▶ **TASK ITEM**
State how many lines in the following entries contain the word "video". No other output.

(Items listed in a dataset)
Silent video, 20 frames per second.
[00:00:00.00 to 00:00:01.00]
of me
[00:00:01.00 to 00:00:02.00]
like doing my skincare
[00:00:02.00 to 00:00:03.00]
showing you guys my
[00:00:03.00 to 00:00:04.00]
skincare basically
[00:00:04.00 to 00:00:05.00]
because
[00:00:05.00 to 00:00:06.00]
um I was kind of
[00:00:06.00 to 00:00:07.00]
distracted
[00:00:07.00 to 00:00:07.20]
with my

...

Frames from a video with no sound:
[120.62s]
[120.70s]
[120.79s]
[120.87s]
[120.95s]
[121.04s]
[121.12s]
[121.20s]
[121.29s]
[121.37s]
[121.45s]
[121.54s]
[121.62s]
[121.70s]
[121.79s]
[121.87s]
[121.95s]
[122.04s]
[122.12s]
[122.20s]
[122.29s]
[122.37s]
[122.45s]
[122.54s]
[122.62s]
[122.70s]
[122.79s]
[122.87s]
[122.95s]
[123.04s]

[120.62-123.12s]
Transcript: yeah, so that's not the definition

▶ **OUTPUT FOR THIS EXERCISE**
2